Restate each line below word for word, skipping every picture.

[Saved entries]
Content starts
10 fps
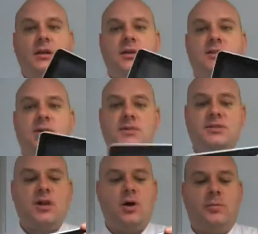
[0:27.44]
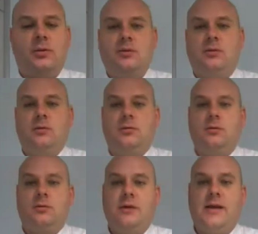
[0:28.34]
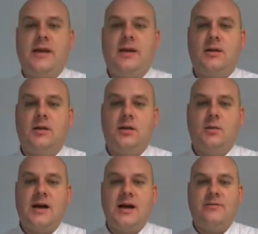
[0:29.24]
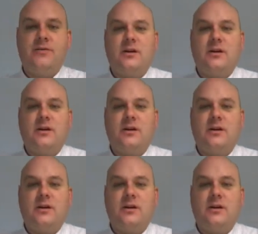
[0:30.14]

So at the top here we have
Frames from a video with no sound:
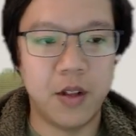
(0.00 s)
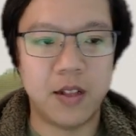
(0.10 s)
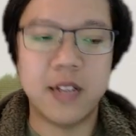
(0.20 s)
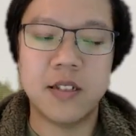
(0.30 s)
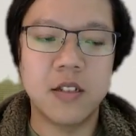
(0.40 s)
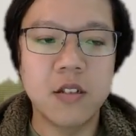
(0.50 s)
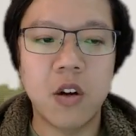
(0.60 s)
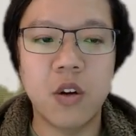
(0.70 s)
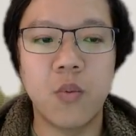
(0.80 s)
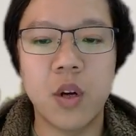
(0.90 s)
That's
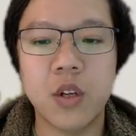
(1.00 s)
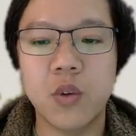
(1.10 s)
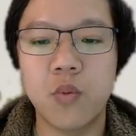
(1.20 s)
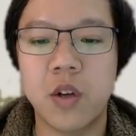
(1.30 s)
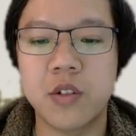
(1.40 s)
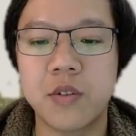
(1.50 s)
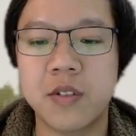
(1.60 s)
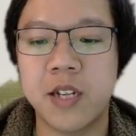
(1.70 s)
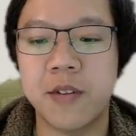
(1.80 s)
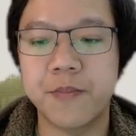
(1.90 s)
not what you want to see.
Content ends
*ANSWER SECTION*:
10 fps
[0:27.44]
[0:28.34]
[0:29.24]
[0:30.14]

So at the top here we have
Frames from a video with no sound:
(0.00 s)
(0.10 s)
(0.20 s)
(0.30 s)
(0.40 s)
(0.50 s)
(0.60 s)
(0.70 s)
(0.80 s)
(0.90 s)
That's
(1.00 s)
(1.10 s)
(1.20 s)
(1.30 s)
(1.40 s)
(1.50 s)
(1.60 s)
(1.70 s)
(1.80 s)
(1.90 s)
not what you want to see.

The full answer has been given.